SOUTH PORTLAND — The City Council Tuesday discussed the prospect of allowing so-called “tiny homes,” which may include code adaptations for a trial run.
Councilor Eben Rose introduced the topic at the July 24 workshop, and said tiny-home living is characterized as a movement. He said he wants the city to be informed about these increasingly popular and non-traditional single-family home styles.
“We can draw certain lines in the sand in zoning and code to accommodate this type of living,” Rose said.
According to a memorandum to the council from City Manager Scott Morelli, tiny homes are generally described as smaller than 400 square feet, with homes between 400 and 1,000 square feet categorized as “small.”
The focus of the workshop was to continue a dialogue between town staff and councilors about how tiny hoes can contribute to a green economy, help meet affordable housing needs, and how to experiment with allowing tiny homes in the city.
Rose said perspective should be included from the Planning, Fire, Water Resource Protection, and Finance departments.
Tex Haeuser, the city’s planning director, said what the council is facing is a basic policy decision.
“I don’t see how in the past this would have been accepted in neighborhoods, with people wanting to protect property values,” Haeuser said. “But times are changing and the economy the of past isn’t working for people now.”
He said tiny homes can be tested without long-term zoning changes, and suggested rules be adopted to allow temporary use that would be re-evaluated after a period of time.
A pathway to permanence was also suggested: After three years, perhaps, a resident may decide to make the dwelling a permanent structure and put a foundation under it.
Current code calls for a home to be at least 100 square-feet per person. A home being built in the city must also meet code standards, such as hook up to sewer and water lines, Assistant City Manager Joshua Reny said.
Corrine Watson, an electrical engineer and co-owner of Tiny Homes of Maine, based in Windham, noted some tiny homes on wheels are mobile, and are affordable options that provide flexibility, temporary housing, rental income, or a vacation home.
Watson said it allows for simple living, and also accommodates people who are seeking to downsize their living situation as they age.
Prices for tiny homes built by Tiny Homes of Maine range in price from $45,000 to $75,000, she said, with options for renewable energy.
Watson said tiny homes built by her company often come with a composting toilet, which eliminates the need for holding tanks and or a septic system; grey water can simply drain into the ground when biodegradable products are used to clean dishes and showers.
If a tiny home is not in a location where grey water can drain into the ground, holding tanks are an option, according to the company.

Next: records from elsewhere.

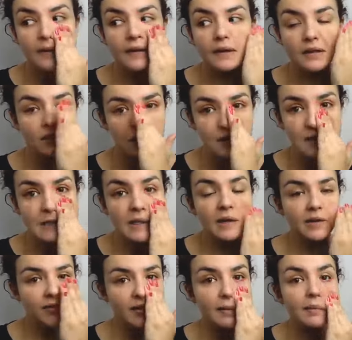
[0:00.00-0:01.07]
So I'll just
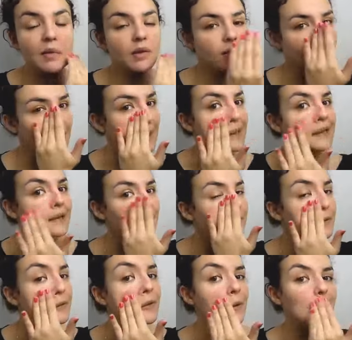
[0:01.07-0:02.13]
kind of smooth that in
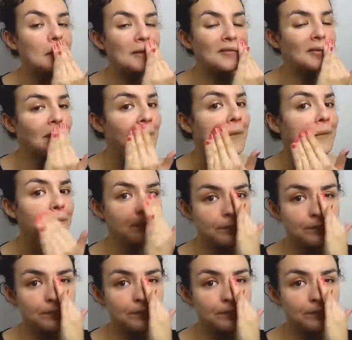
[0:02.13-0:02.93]
all over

Jamie Anthony, an oncology nurse and former resident of South Portland now living in Buxton, said she and her husband live in a tiny home on her in-laws property. She said it allows them to help care for her husband’s parents and, because of its affordability, enroll in graduate school and take time off when necessary.

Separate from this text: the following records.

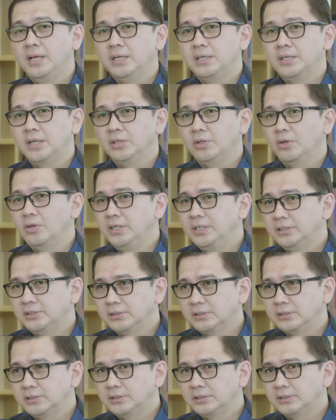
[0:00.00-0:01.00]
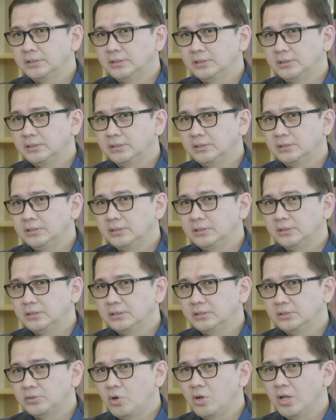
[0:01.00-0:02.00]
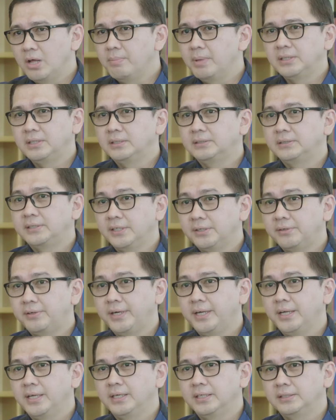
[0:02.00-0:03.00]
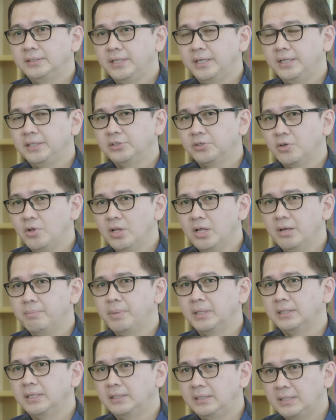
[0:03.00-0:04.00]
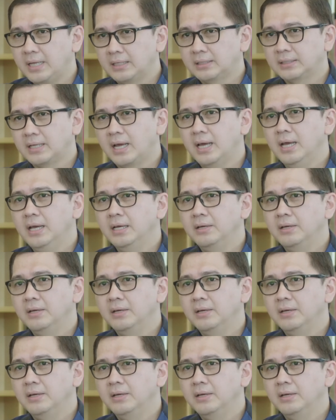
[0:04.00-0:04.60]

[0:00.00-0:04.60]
not only talk about the theory, they talk about the data.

Councilor Sue Henderson said “suburbia is dead,” and the community should accept tiny homes, adding that new, large homes do not serve the city, although she had concerns about disposal of grey water.
Councilor Kate Lewis said she had additional questions about size, whether there would be doubling up on lots, and said she wanted to have a focus on energy and environmental certification in the building of tiny homes.
Another workshop on the issue will be scheduled for a later, undetermined date.
An example of a tiny home, presented at a July 24 South Portland City Council workshop.